What is being asked = Transcribe each entry exactly, without pictures.

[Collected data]
-*-

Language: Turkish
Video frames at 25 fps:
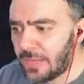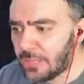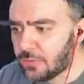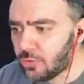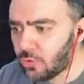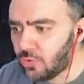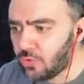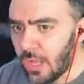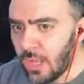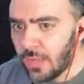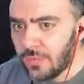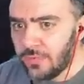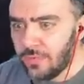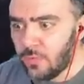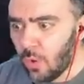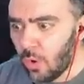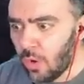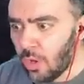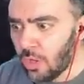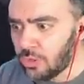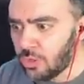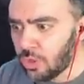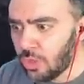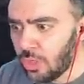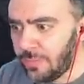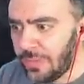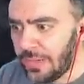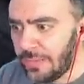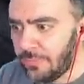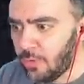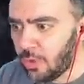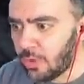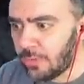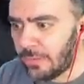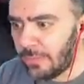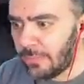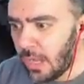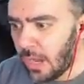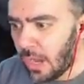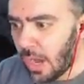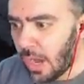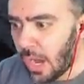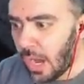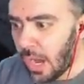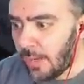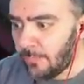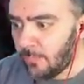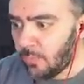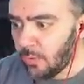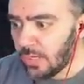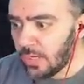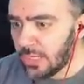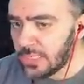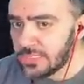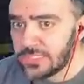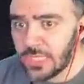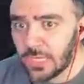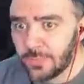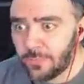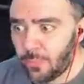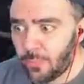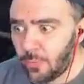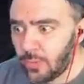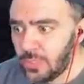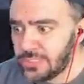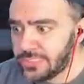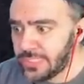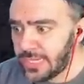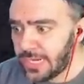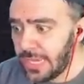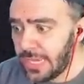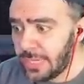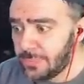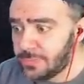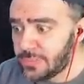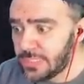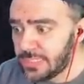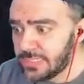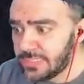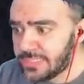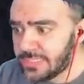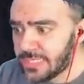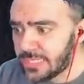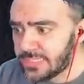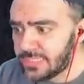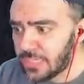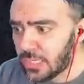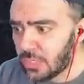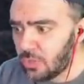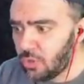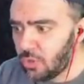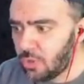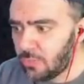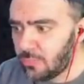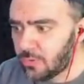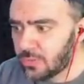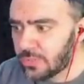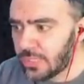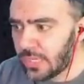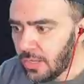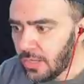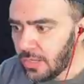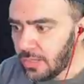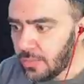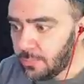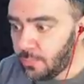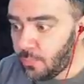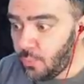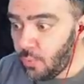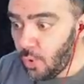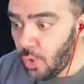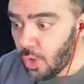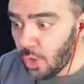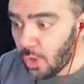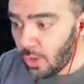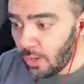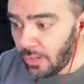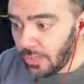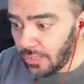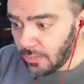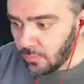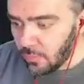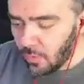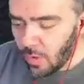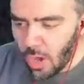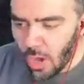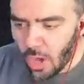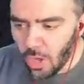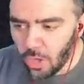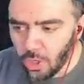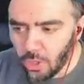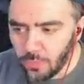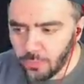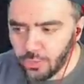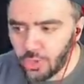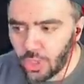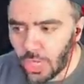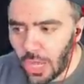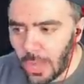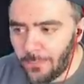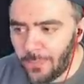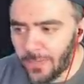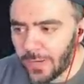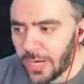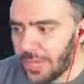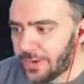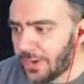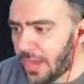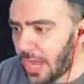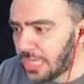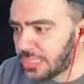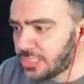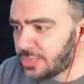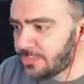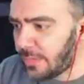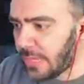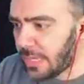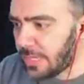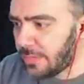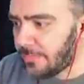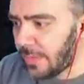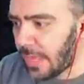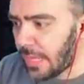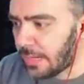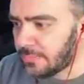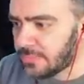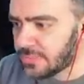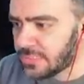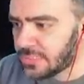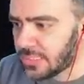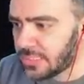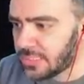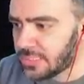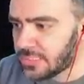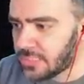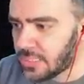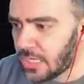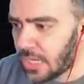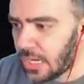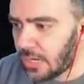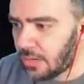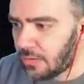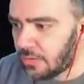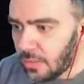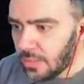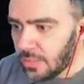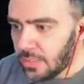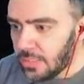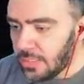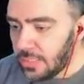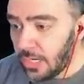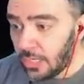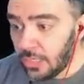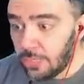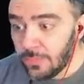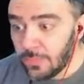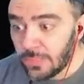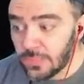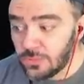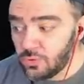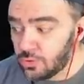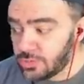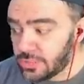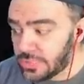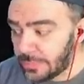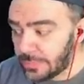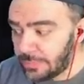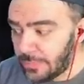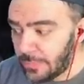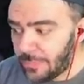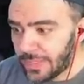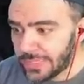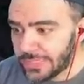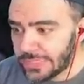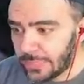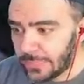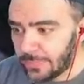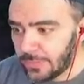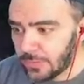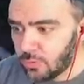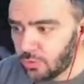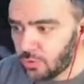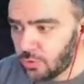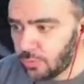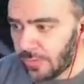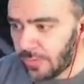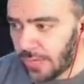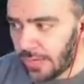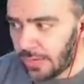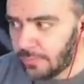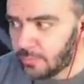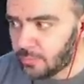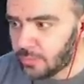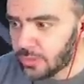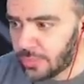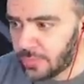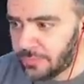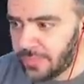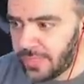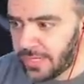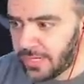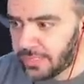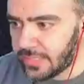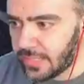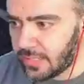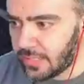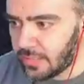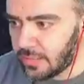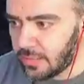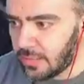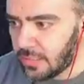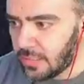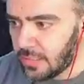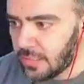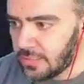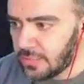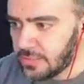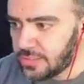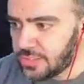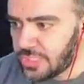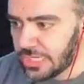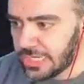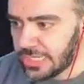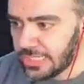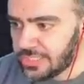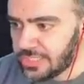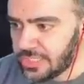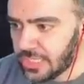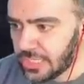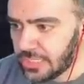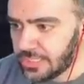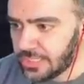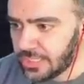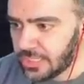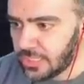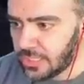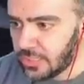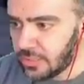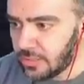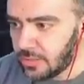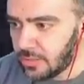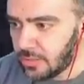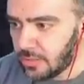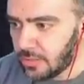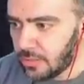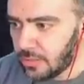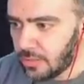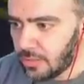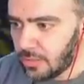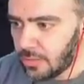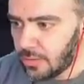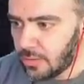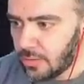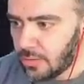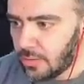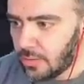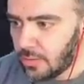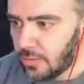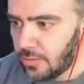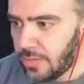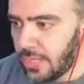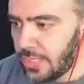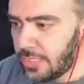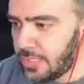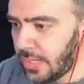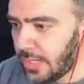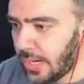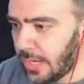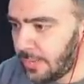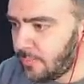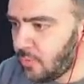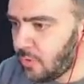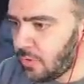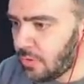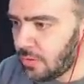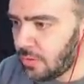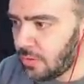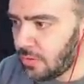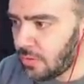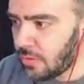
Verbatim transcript: duydum. Ne olduğunu bilmiyorum ama ambulanslar polisten hepsinin sesi geliyor burada. Büyük oğlum şu kapıları açmayın mal mısınız ya? İnanılmaz yüksek bir patlama duydum abi burada bir yerde. Çekil çekil çekil. Neydi lan bu?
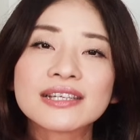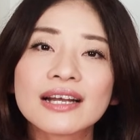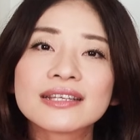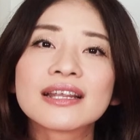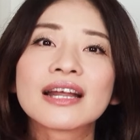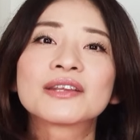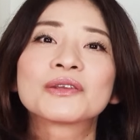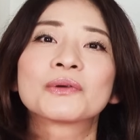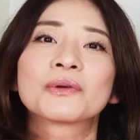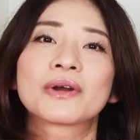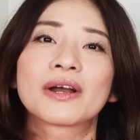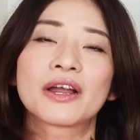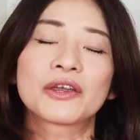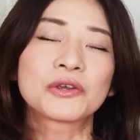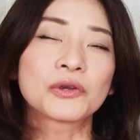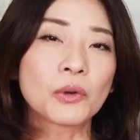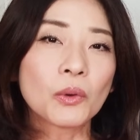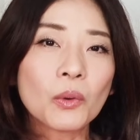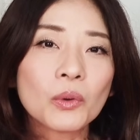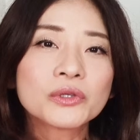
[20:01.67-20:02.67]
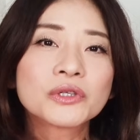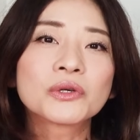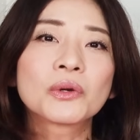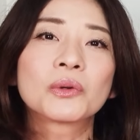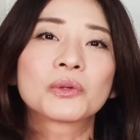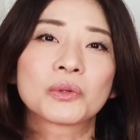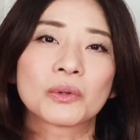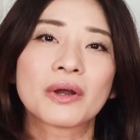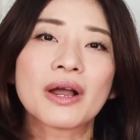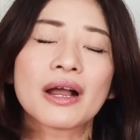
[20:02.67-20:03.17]
方とか表
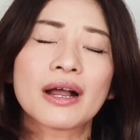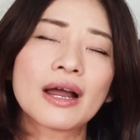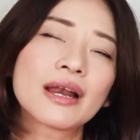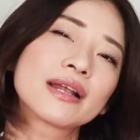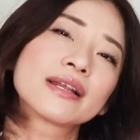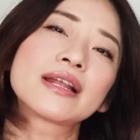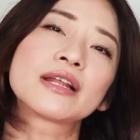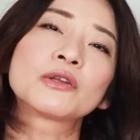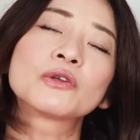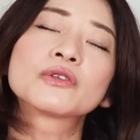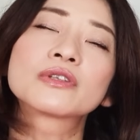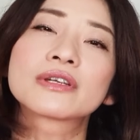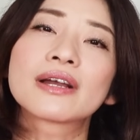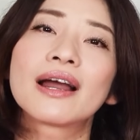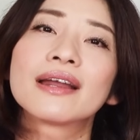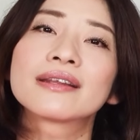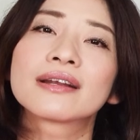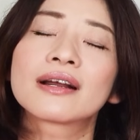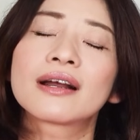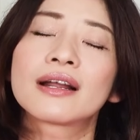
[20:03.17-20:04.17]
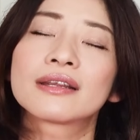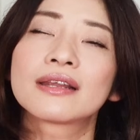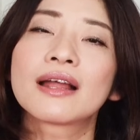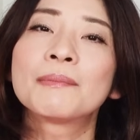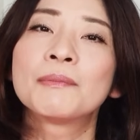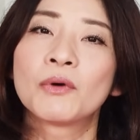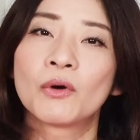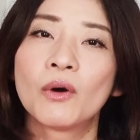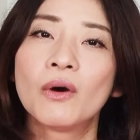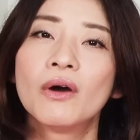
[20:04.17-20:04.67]
情とか体の使い方
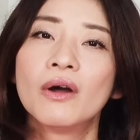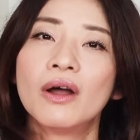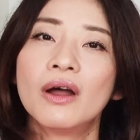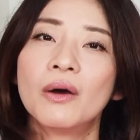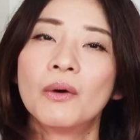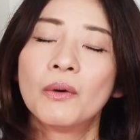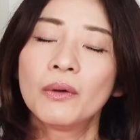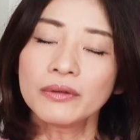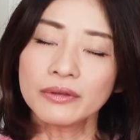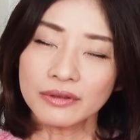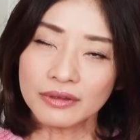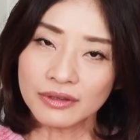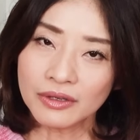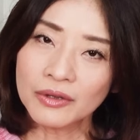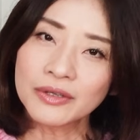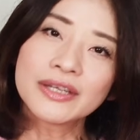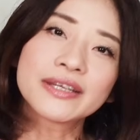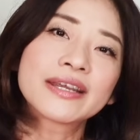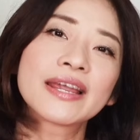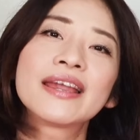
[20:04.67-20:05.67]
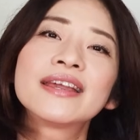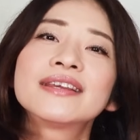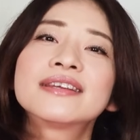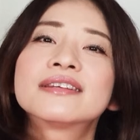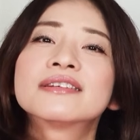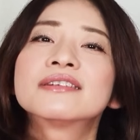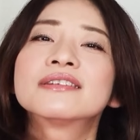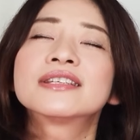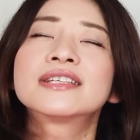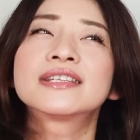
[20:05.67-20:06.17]
も本当に研
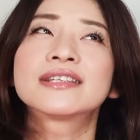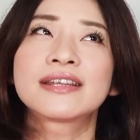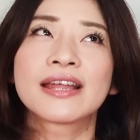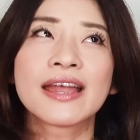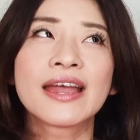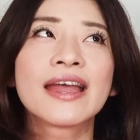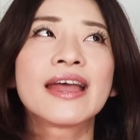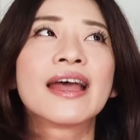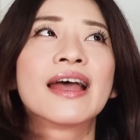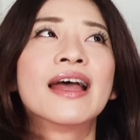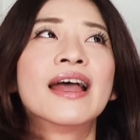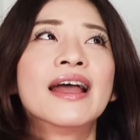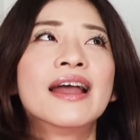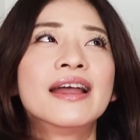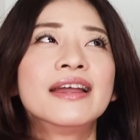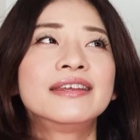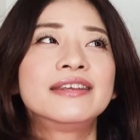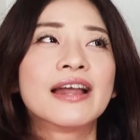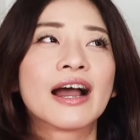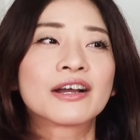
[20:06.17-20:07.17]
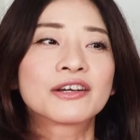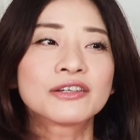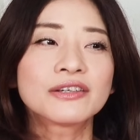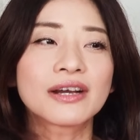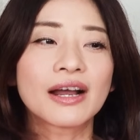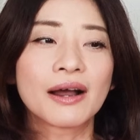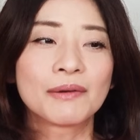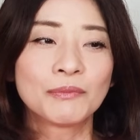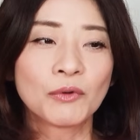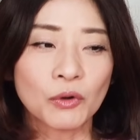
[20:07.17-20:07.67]
究して役
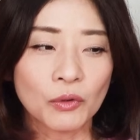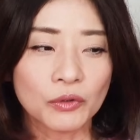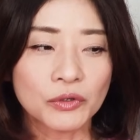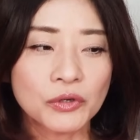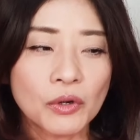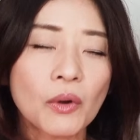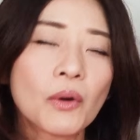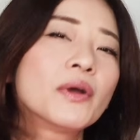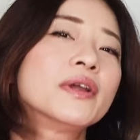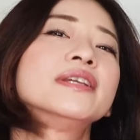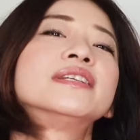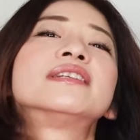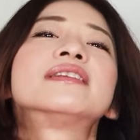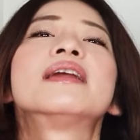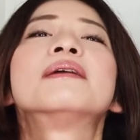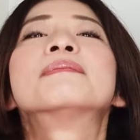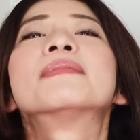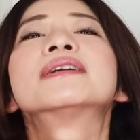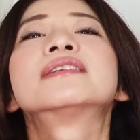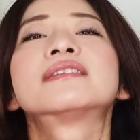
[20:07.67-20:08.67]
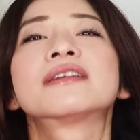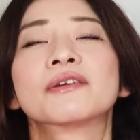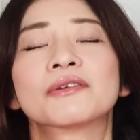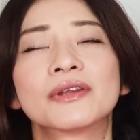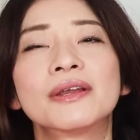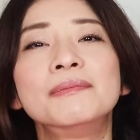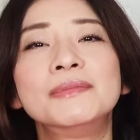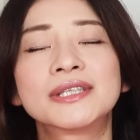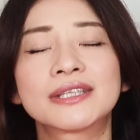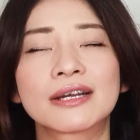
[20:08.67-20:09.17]
がもう憑依していましたよ
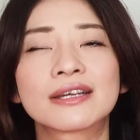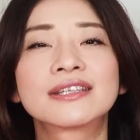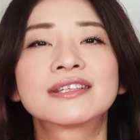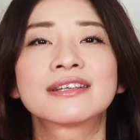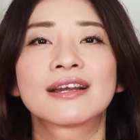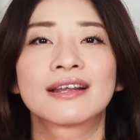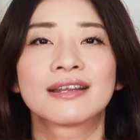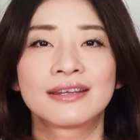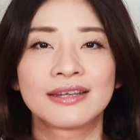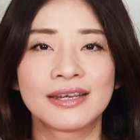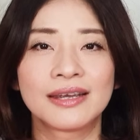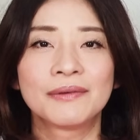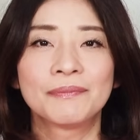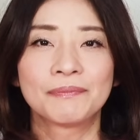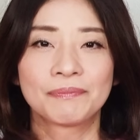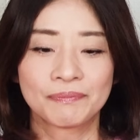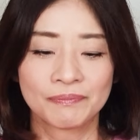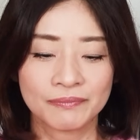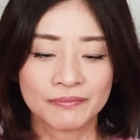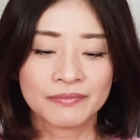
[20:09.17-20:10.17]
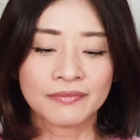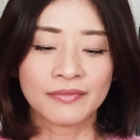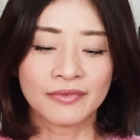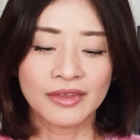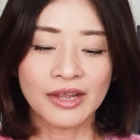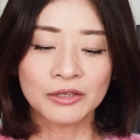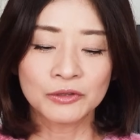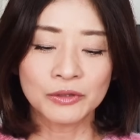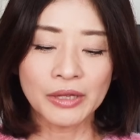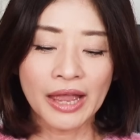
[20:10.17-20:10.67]
ね美咲ちゃんに。うん、
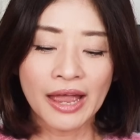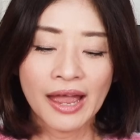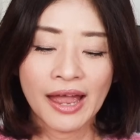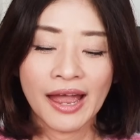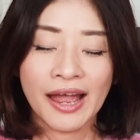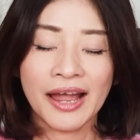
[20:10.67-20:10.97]
なのでこ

-*-

Response area =
Language: Turkish
Video frames at 25 fps:
Verbatim transcript: duydum. Ne olduğunu bilmiyorum ama ambulanslar polisten hepsinin sesi geliyor burada. Büyük oğlum şu kapıları açmayın mal mısınız ya? İnanılmaz yüksek bir patlama duydum abi burada bir yerde. Çekil çekil çekil. Neydi lan bu?
[20:01.67-20:02.67]
[20:02.67-20:03.17]
方とか表
[20:03.17-20:04.17]
[20:04.17-20:04.67]
情とか体の使い方
[20:04.67-20:05.67]
[20:05.67-20:06.17]
も本当に研
[20:06.17-20:07.17]
[20:07.17-20:07.67]
究して役
[20:07.67-20:08.67]
[20:08.67-20:09.17]
がもう憑依していましたよ
[20:09.17-20:10.17]
[20:10.17-20:10.67]
ね美咲ちゃんに。うん、
[20:10.67-20:10.97]
なのでこ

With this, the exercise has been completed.